**DIRECTIONS FOR THIS TASK**
Nothing but the lines from the one showing "[00:00:03.20 to 00:00:04.27]" through the final line of the data below belongs in the answer, duplicated exactly and without pictures.

**Collected data**

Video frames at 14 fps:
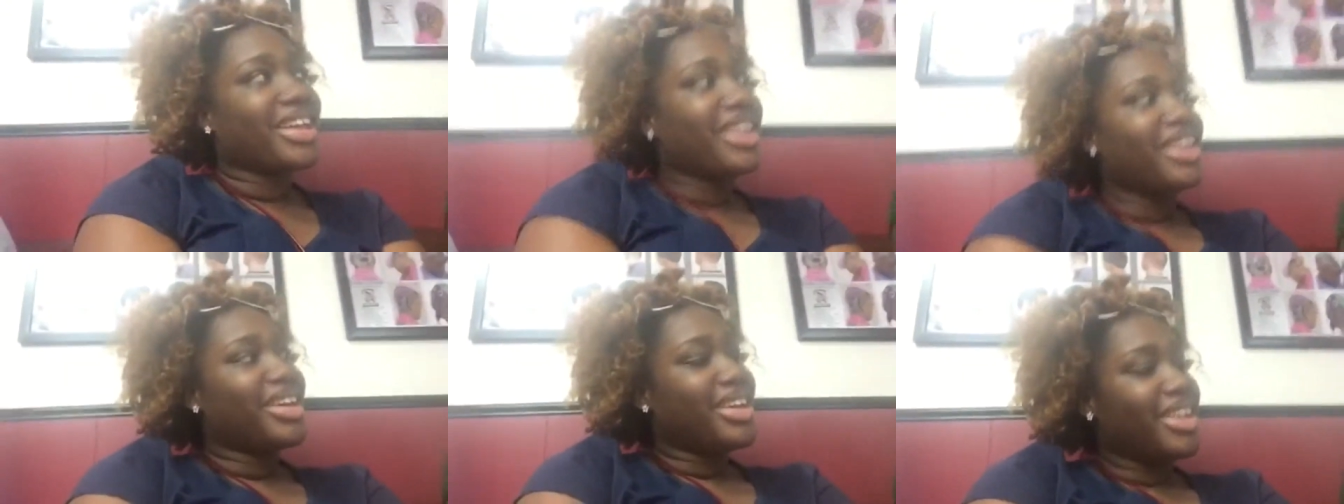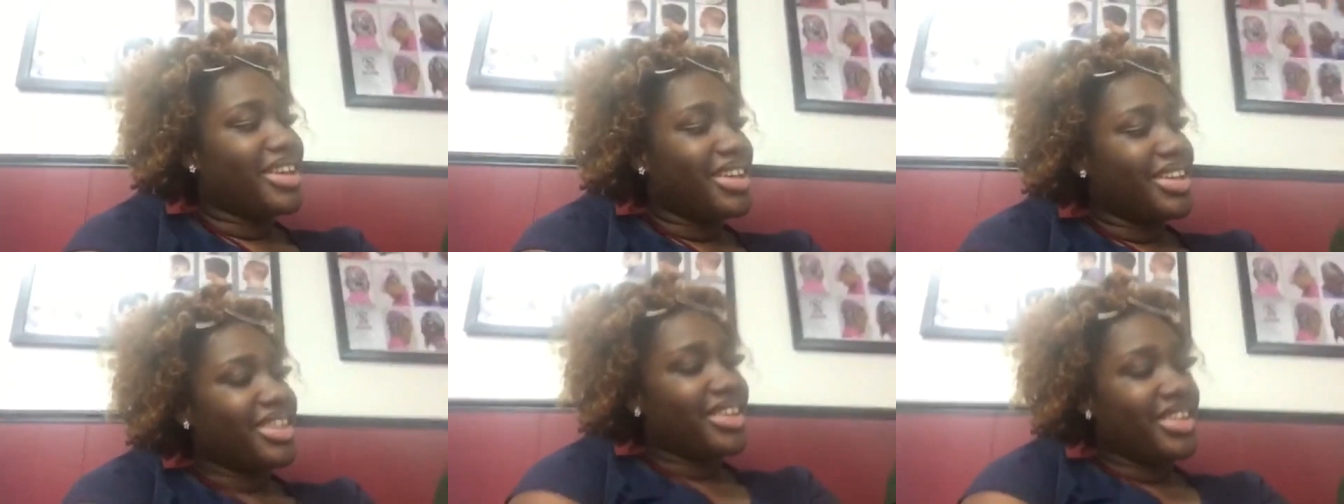She left out
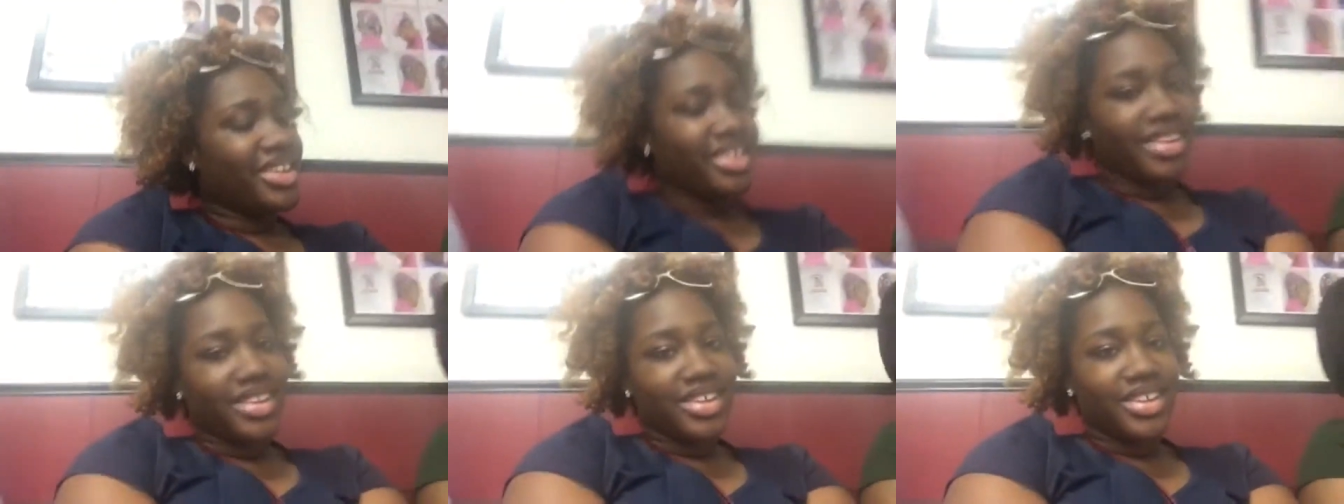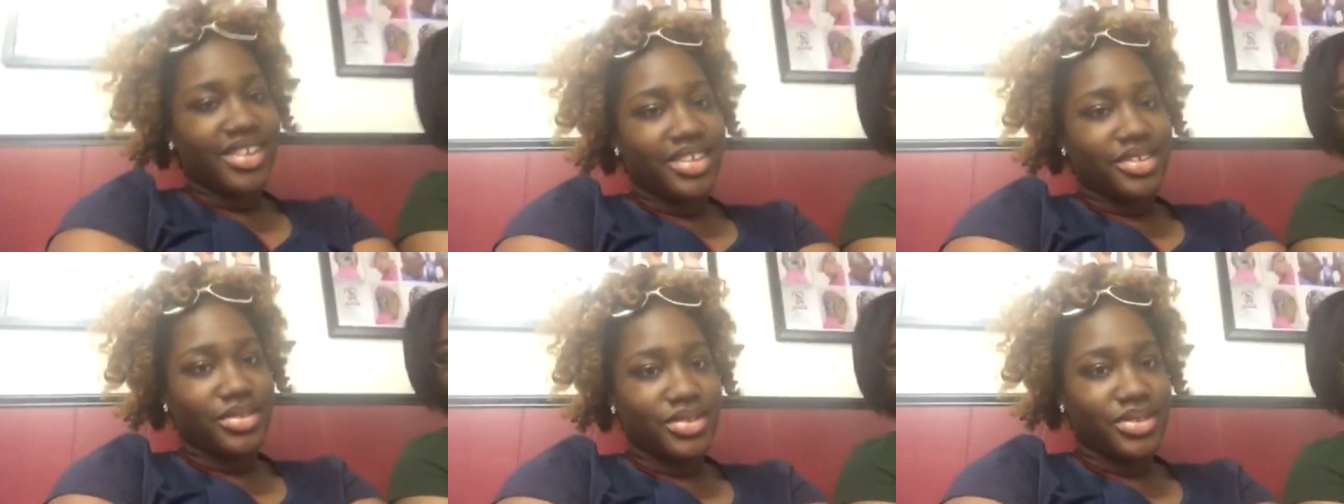of the car. She said Little
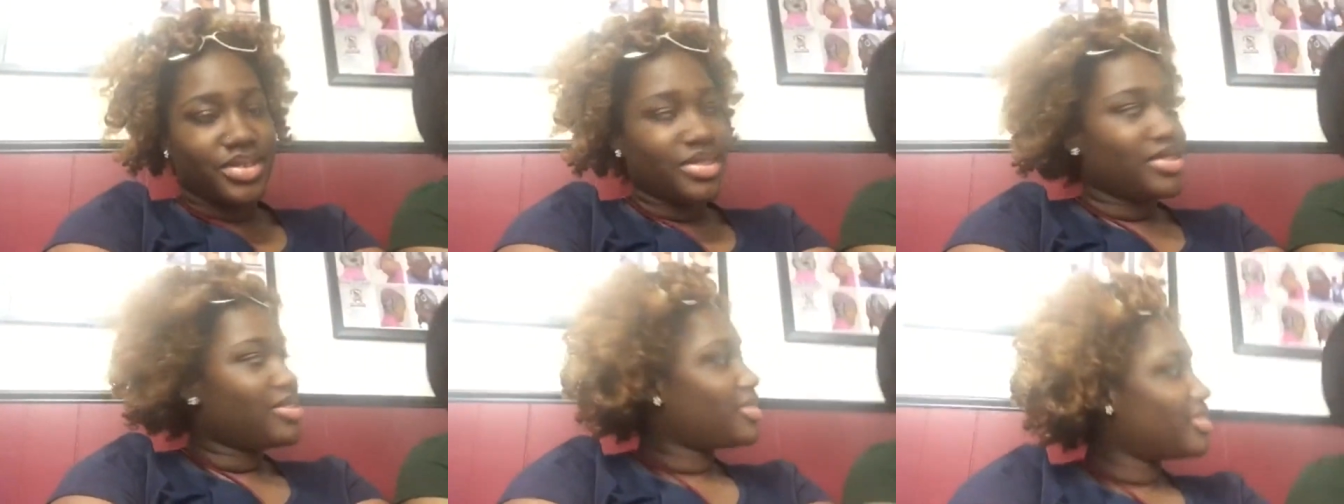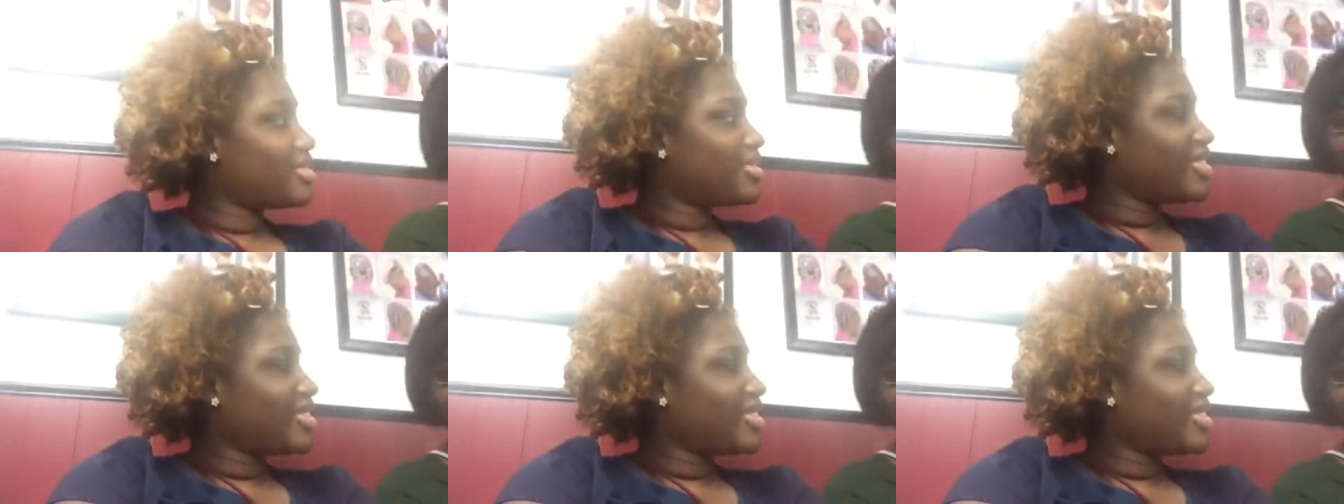she wanted to be a manager.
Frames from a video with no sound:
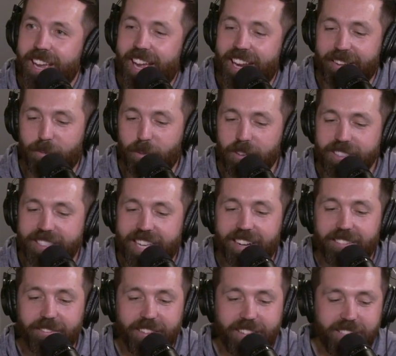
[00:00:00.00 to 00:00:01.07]
And I walked
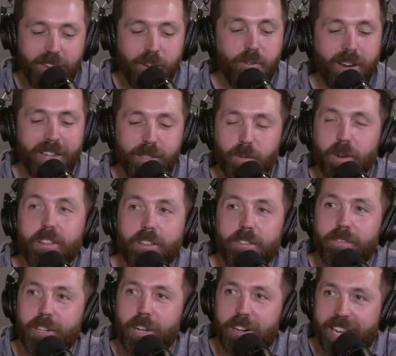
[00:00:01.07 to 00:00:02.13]
out with $2,000 worth
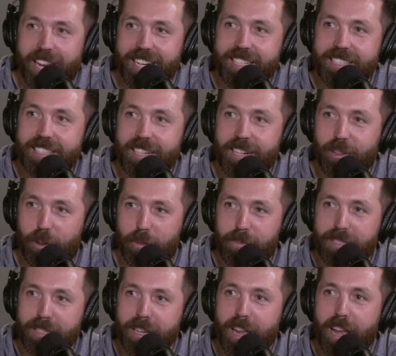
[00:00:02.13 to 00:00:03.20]
of Yonex
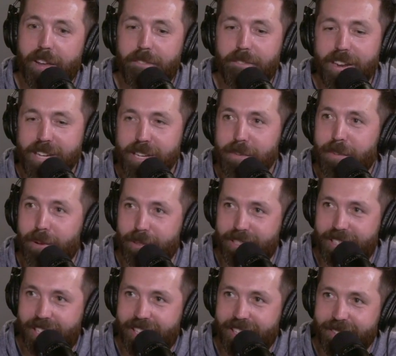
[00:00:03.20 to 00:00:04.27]
clubs, a Fisher
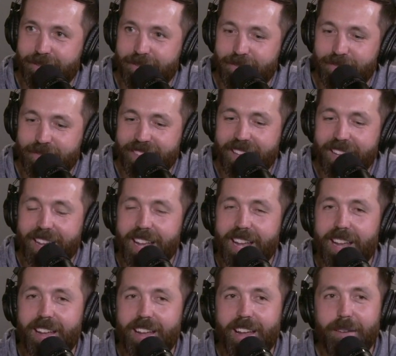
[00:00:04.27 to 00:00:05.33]
putter,
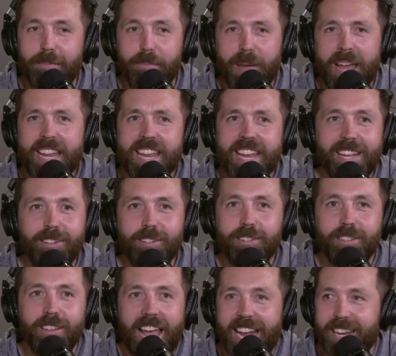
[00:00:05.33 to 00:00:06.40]
a Bay
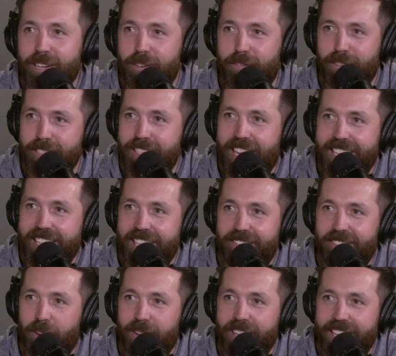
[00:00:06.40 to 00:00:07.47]
Hill head covers that I didn't
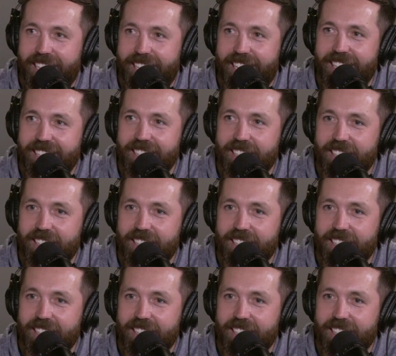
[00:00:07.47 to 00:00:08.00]
even know I needed.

**SOLUTION**
[00:00:03.20 to 00:00:04.27]
clubs, a Fisher
[00:00:04.27 to 00:00:05.33]
putter,
[00:00:05.33 to 00:00:06.40]
a Bay
[00:00:06.40 to 00:00:07.47]
Hill head covers that I didn't
[00:00:07.47 to 00:00:08.00]
even know I needed.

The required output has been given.